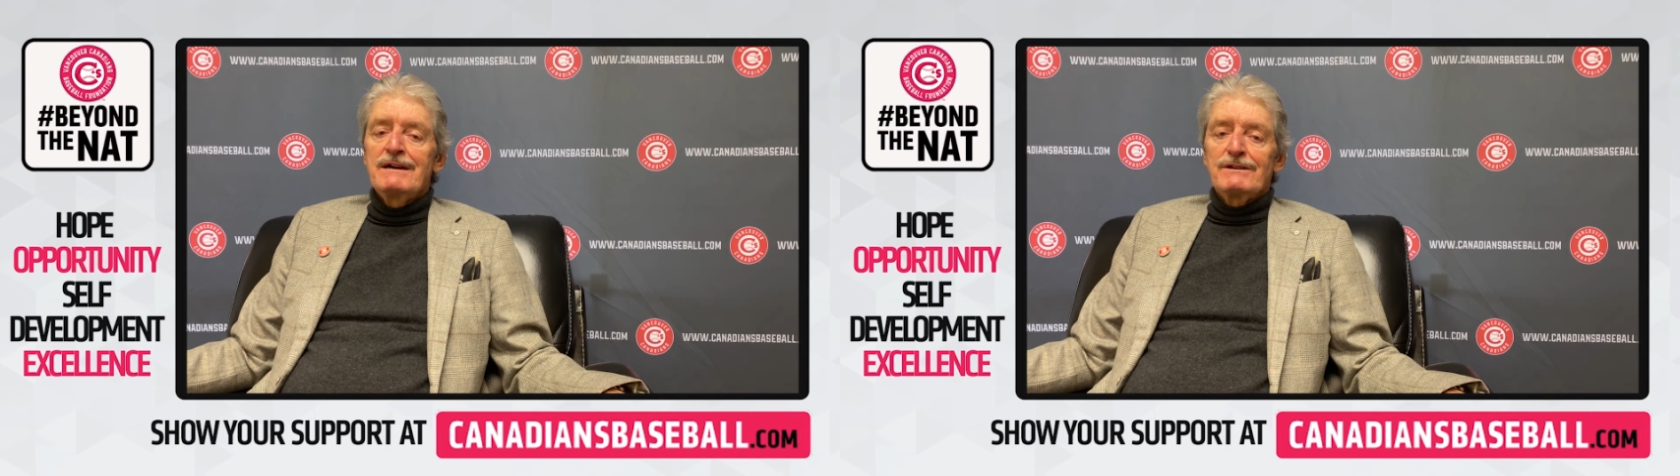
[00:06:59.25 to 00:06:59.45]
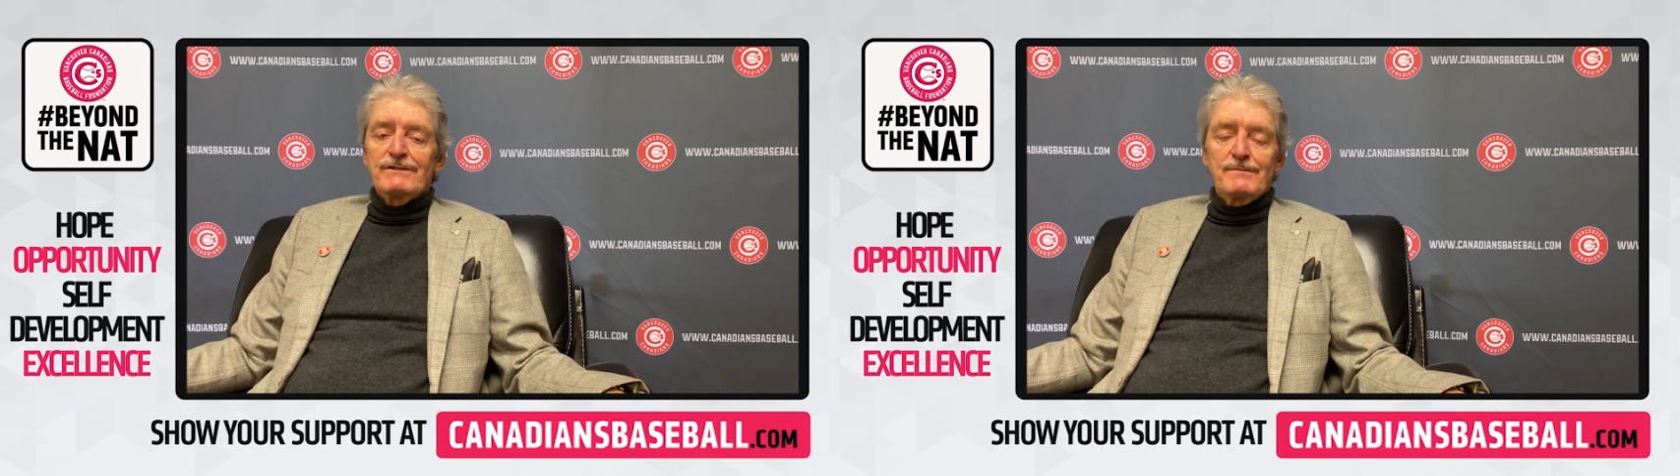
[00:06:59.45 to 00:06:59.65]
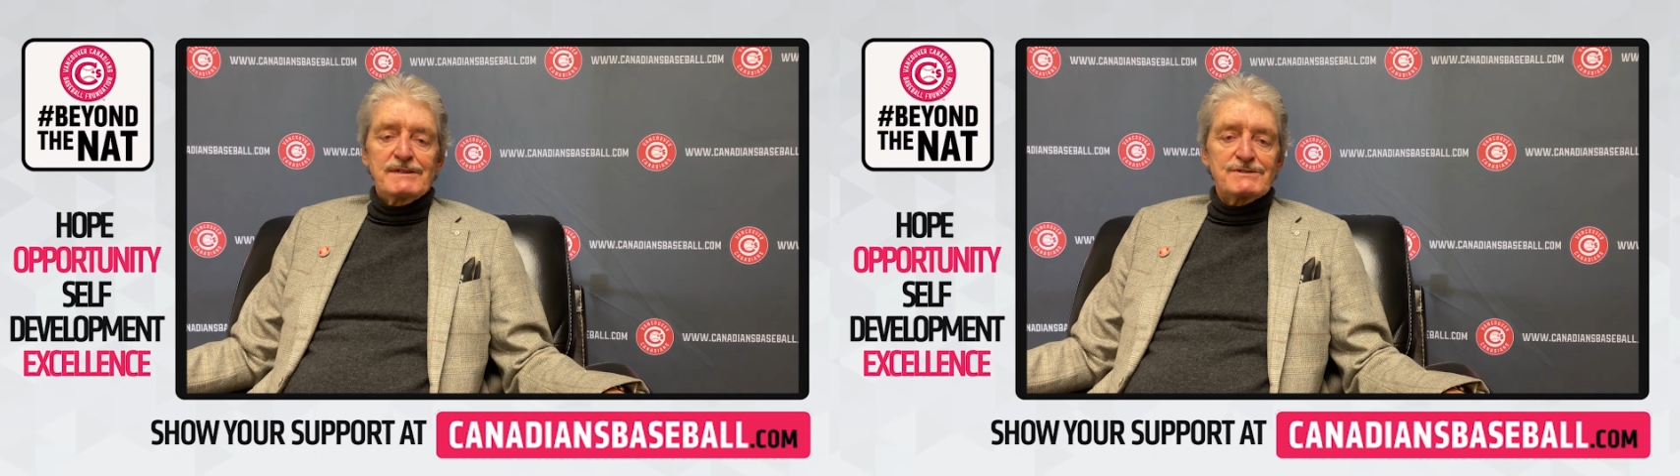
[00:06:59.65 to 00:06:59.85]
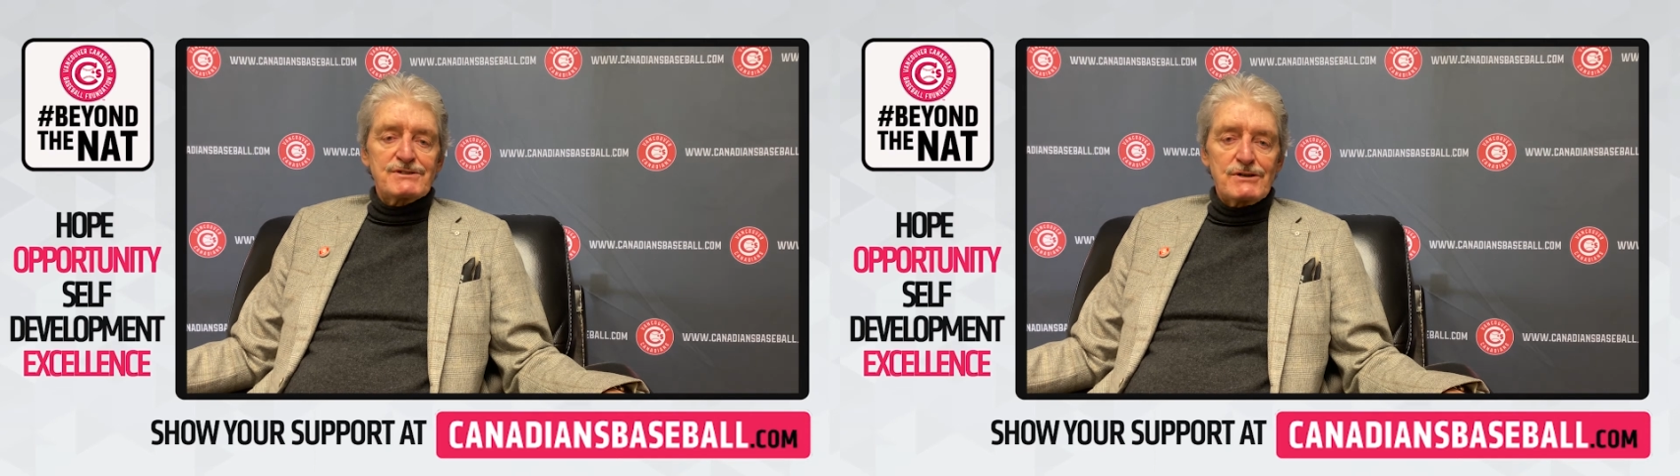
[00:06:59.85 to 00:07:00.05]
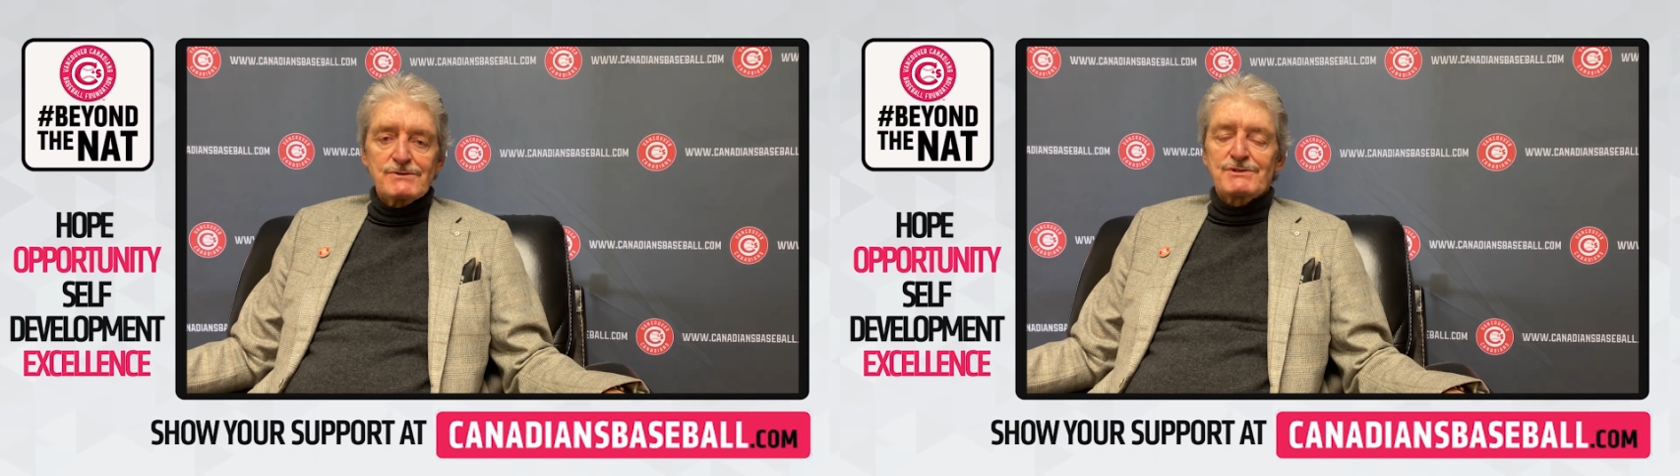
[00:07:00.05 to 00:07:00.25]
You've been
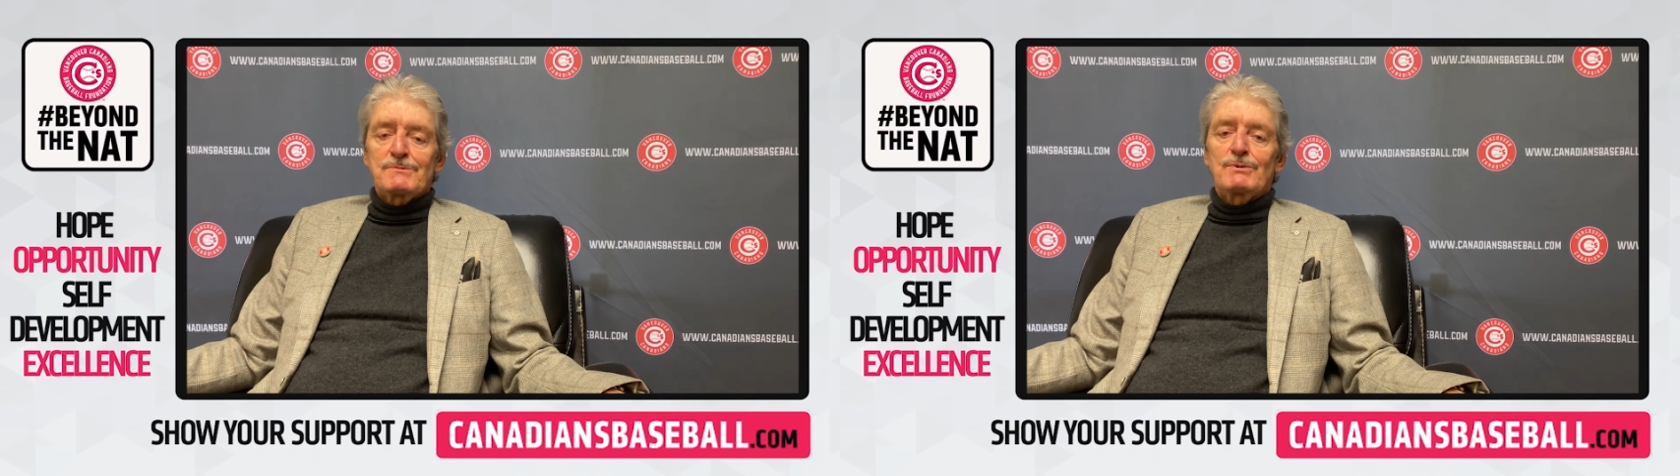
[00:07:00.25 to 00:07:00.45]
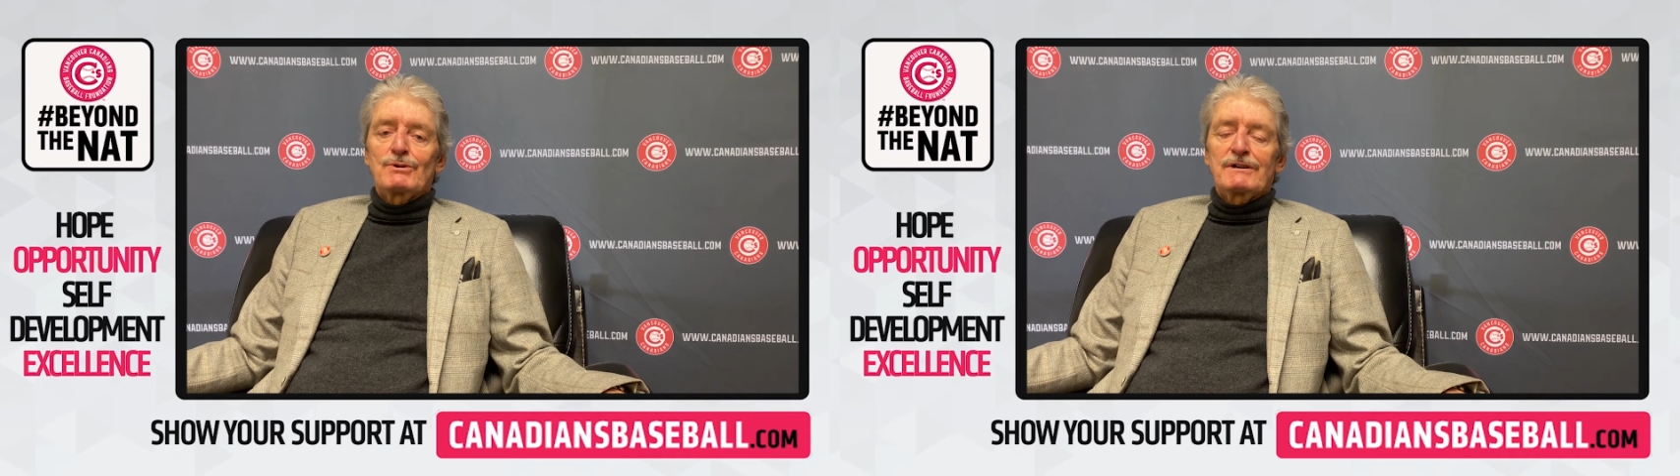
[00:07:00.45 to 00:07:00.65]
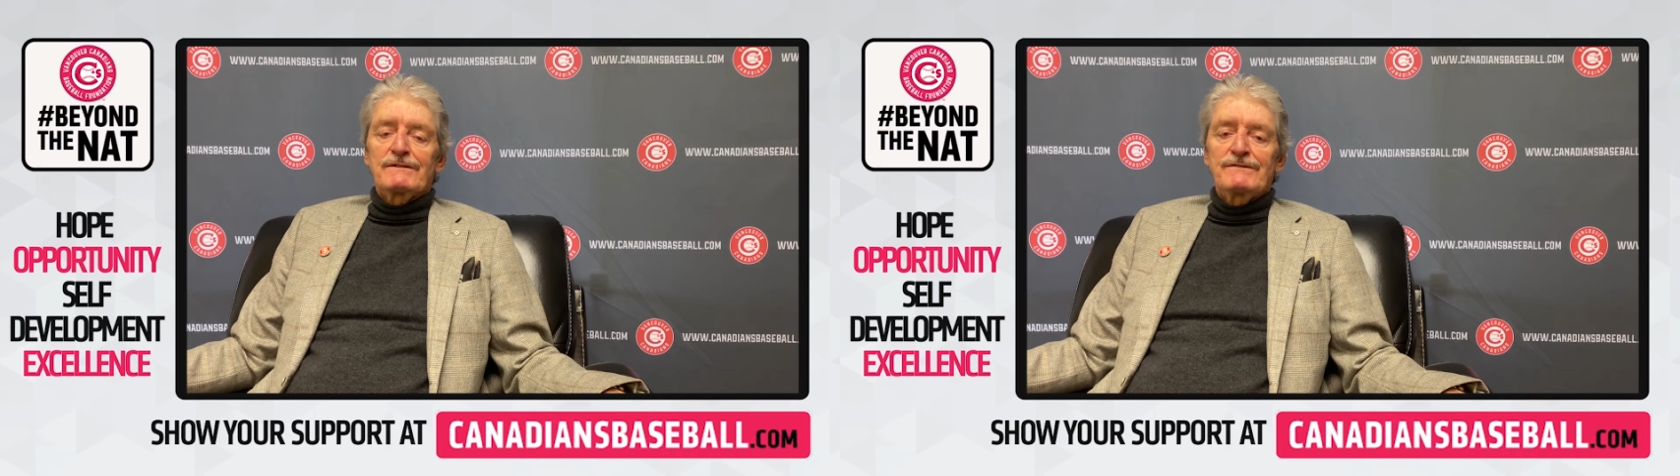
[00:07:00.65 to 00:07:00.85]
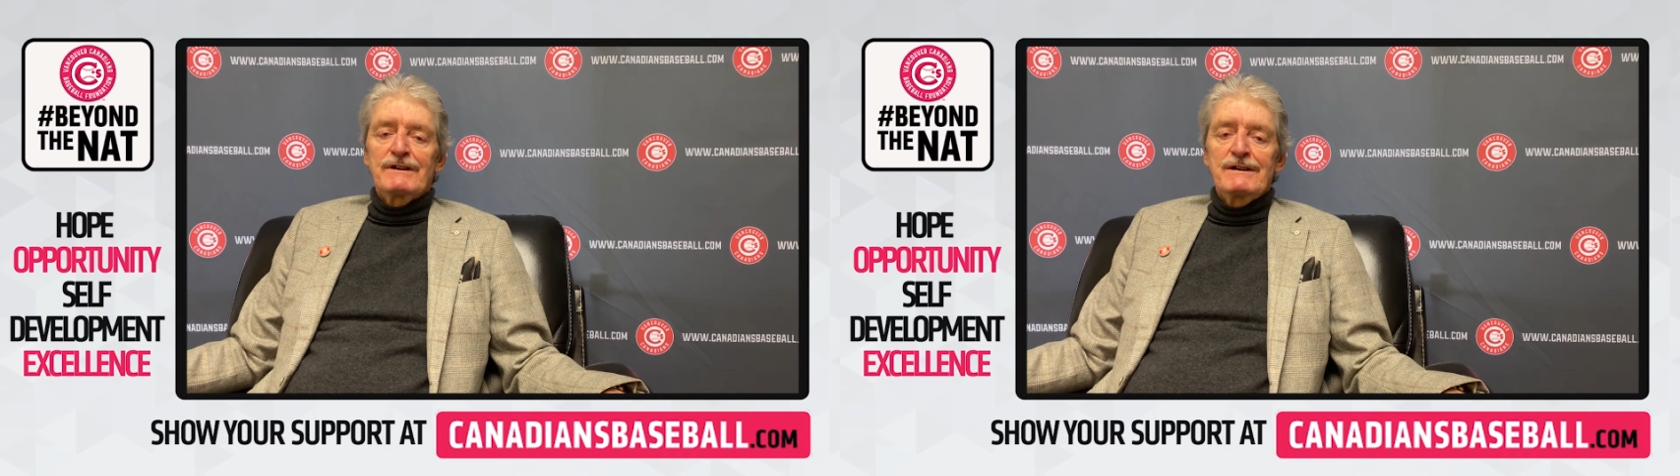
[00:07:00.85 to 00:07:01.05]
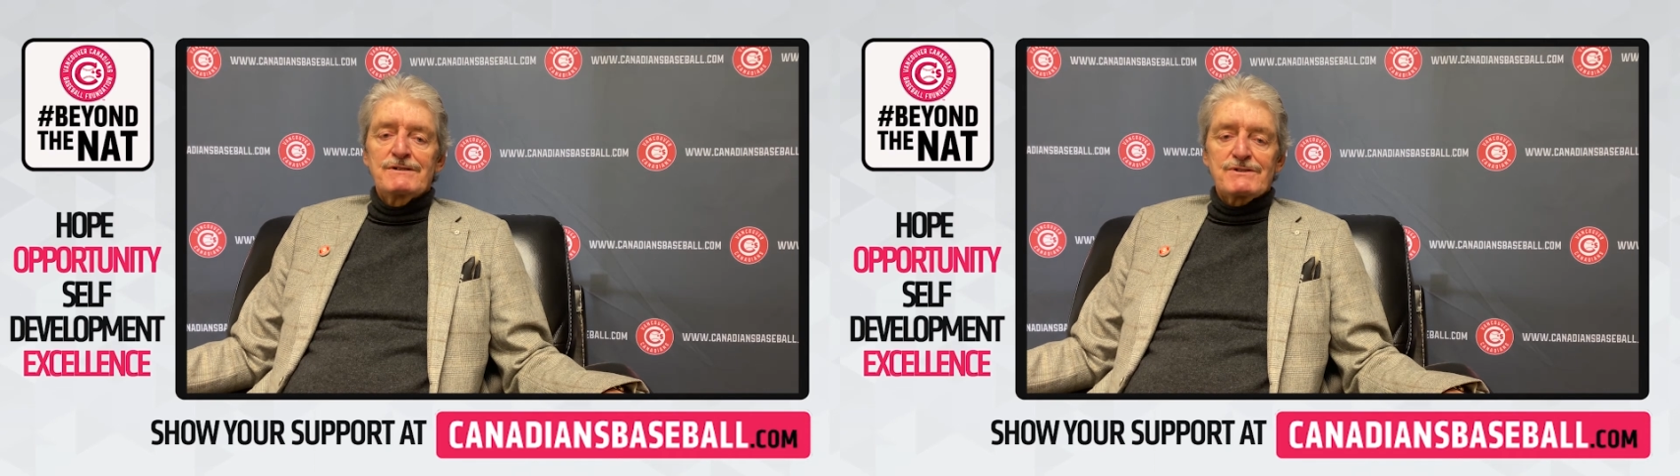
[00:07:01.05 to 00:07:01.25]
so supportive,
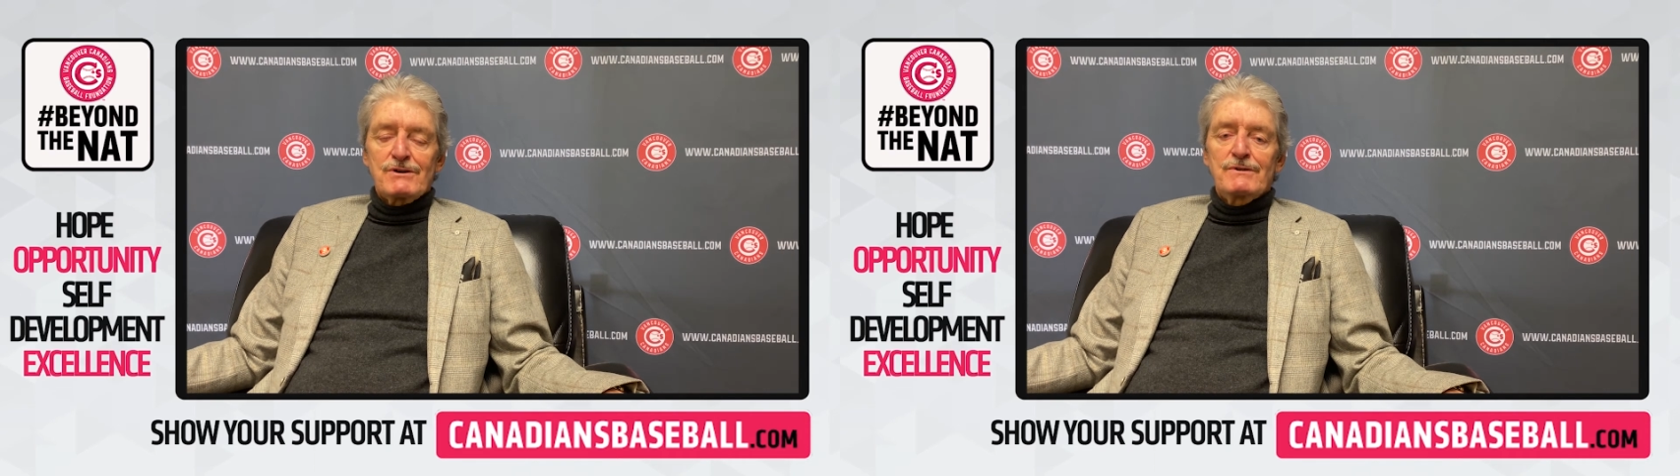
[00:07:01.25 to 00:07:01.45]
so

Required action: Would you restate the listing word for word and leave every picture out?

Solution to this exercise:
[00:06:59.25 to 00:06:59.45]
[00:06:59.45 to 00:06:59.65]
[00:06:59.65 to 00:06:59.85]
[00:06:59.85 to 00:07:00.05]
[00:07:00.05 to 00:07:00.25]
You've been
[00:07:00.25 to 00:07:00.45]
[00:07:00.45 to 00:07:00.65]
[00:07:00.65 to 00:07:00.85]
[00:07:00.85 to 00:07:01.05]
[00:07:01.05 to 00:07:01.25]
so supportive,
[00:07:01.25 to 00:07:01.45]
so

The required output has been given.